Produce a verbatim copy of the records, and keep the images out of it.

BEGIN

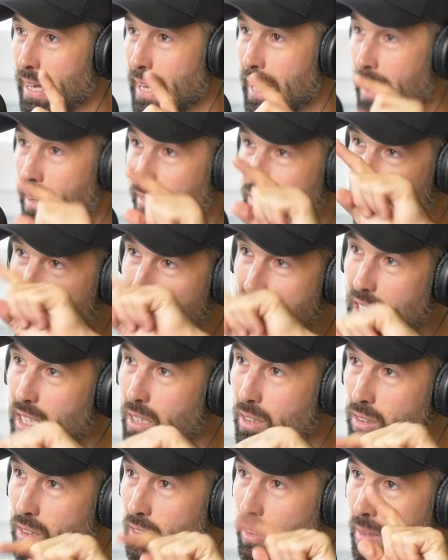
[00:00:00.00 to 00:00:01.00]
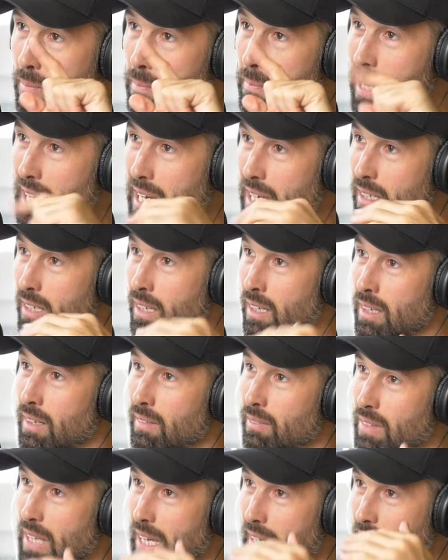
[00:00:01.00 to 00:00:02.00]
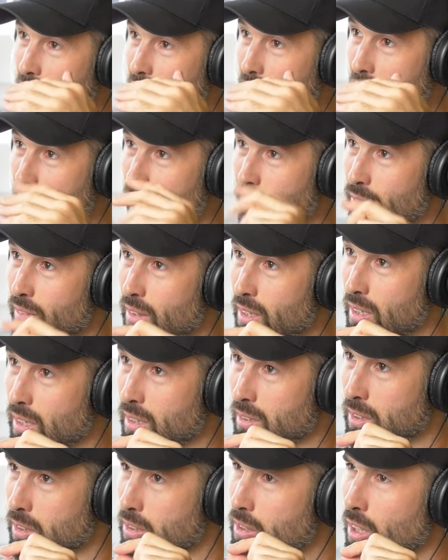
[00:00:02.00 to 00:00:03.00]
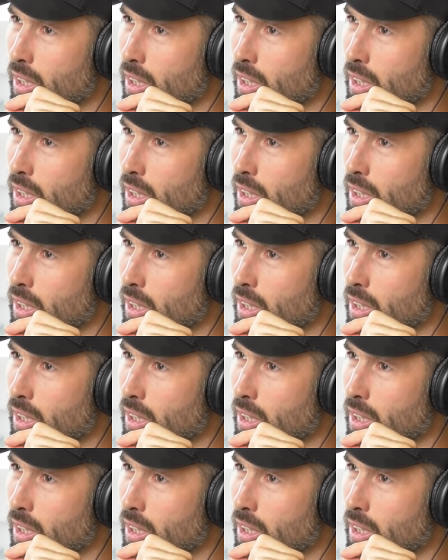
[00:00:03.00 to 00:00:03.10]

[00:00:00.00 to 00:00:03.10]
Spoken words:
they have stickers on the meat that if there's a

END

→ **Written response**:
[00:00:00.00 to 00:00:01.00]
[00:00:01.00 to 00:00:02.00]
[00:00:02.00 to 00:00:03.00]
[00:00:03.00 to 00:00:03.10]

[00:00:00.00 to 00:00:03.10]
Spoken words:
they have stickers on the meat that if there's a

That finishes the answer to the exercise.